Work request:
In your copy, repeat the records exactly and leave out the pictures.

----------

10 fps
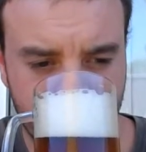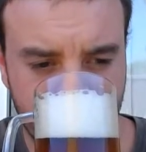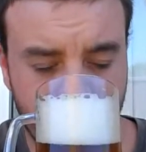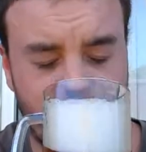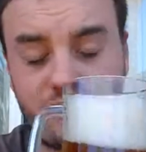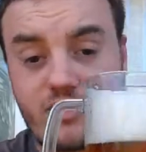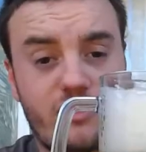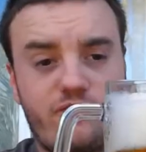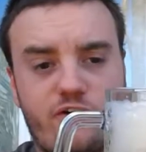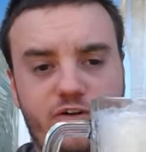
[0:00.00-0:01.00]
But yeah,
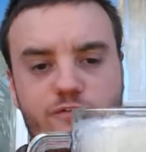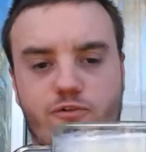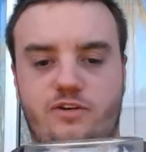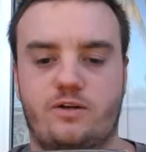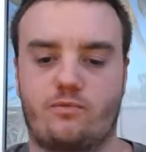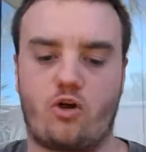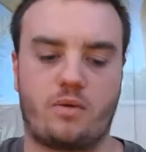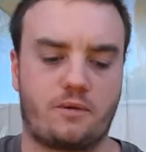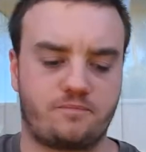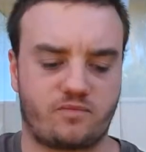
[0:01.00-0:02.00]
very, very fruity
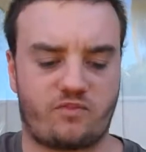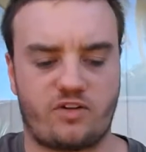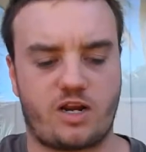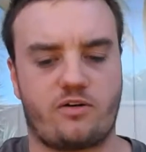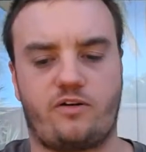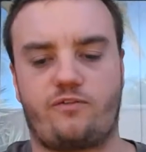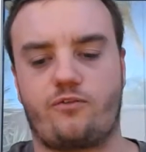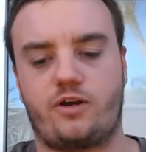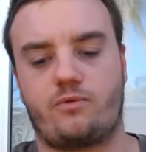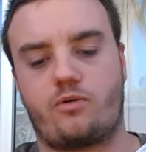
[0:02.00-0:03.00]
aroma. Very
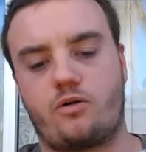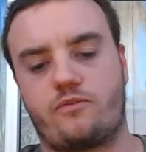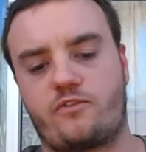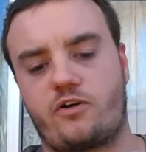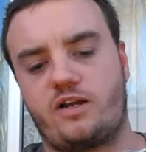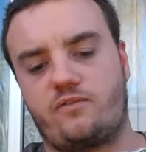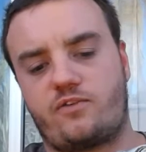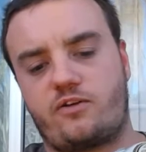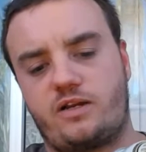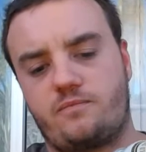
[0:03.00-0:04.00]
fruity aroma. Very,
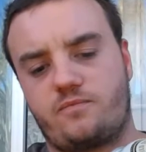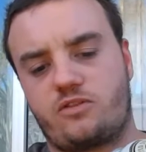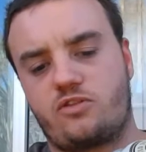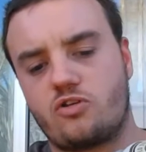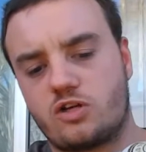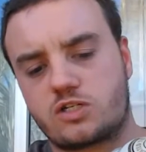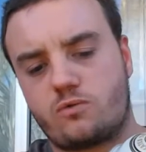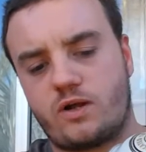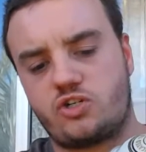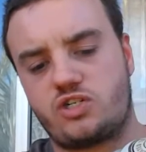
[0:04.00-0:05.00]
very
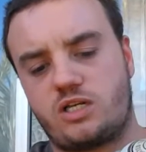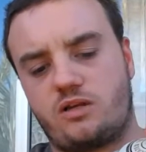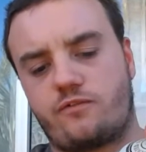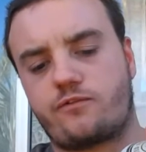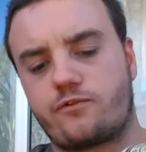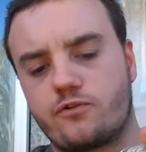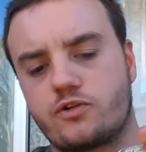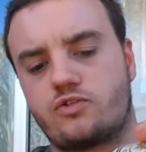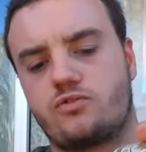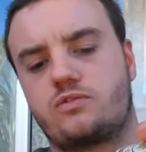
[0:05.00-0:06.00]
thirst-quenching fruit
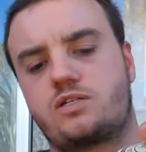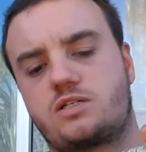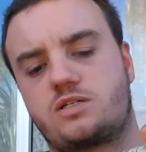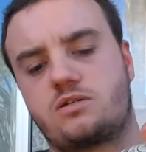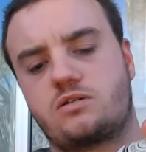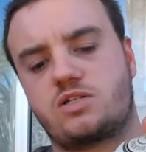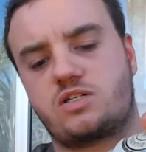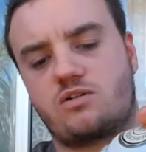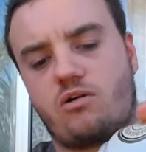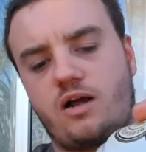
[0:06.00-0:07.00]
juice
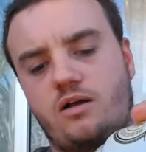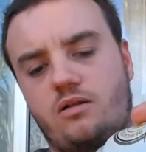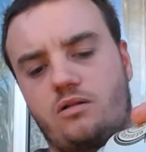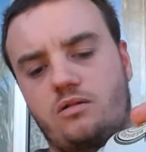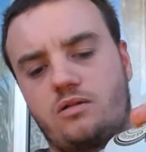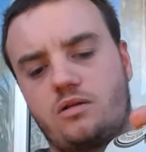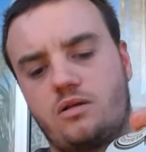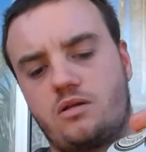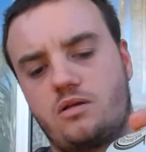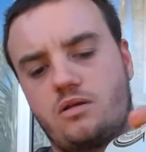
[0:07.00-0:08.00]
style.
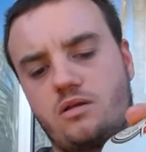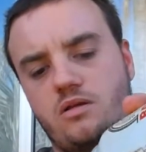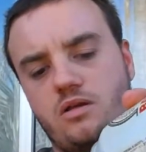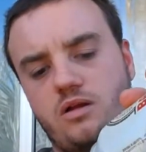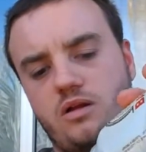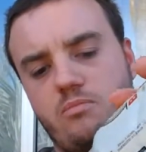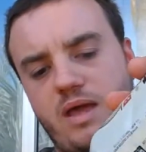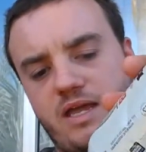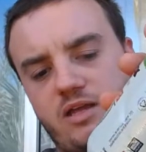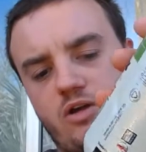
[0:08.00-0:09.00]
You know,
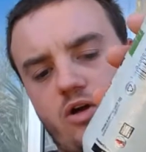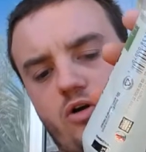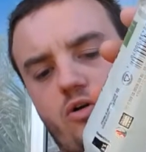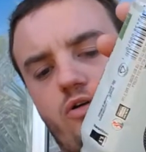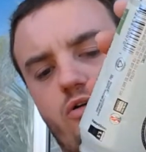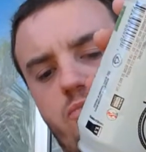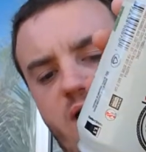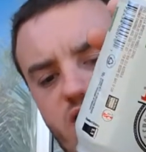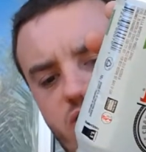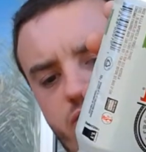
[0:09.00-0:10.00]
mango,
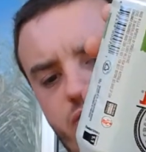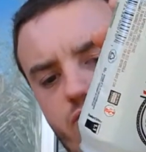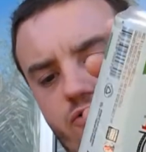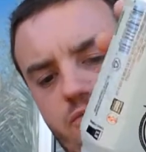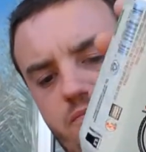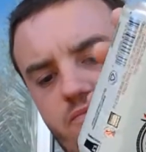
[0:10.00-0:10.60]
passion fruit.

----------

Result of the exercise:
10 fps
[0:00.00-0:01.00]
But yeah,
[0:01.00-0:02.00]
very, very fruity
[0:02.00-0:03.00]
aroma. Very
[0:03.00-0:04.00]
fruity aroma. Very,
[0:04.00-0:05.00]
very
[0:05.00-0:06.00]
thirst-quenching fruit
[0:06.00-0:07.00]
juice
[0:07.00-0:08.00]
style.
[0:08.00-0:09.00]
You know,
[0:09.00-0:10.00]
mango,
[0:10.00-0:10.60]
passion fruit.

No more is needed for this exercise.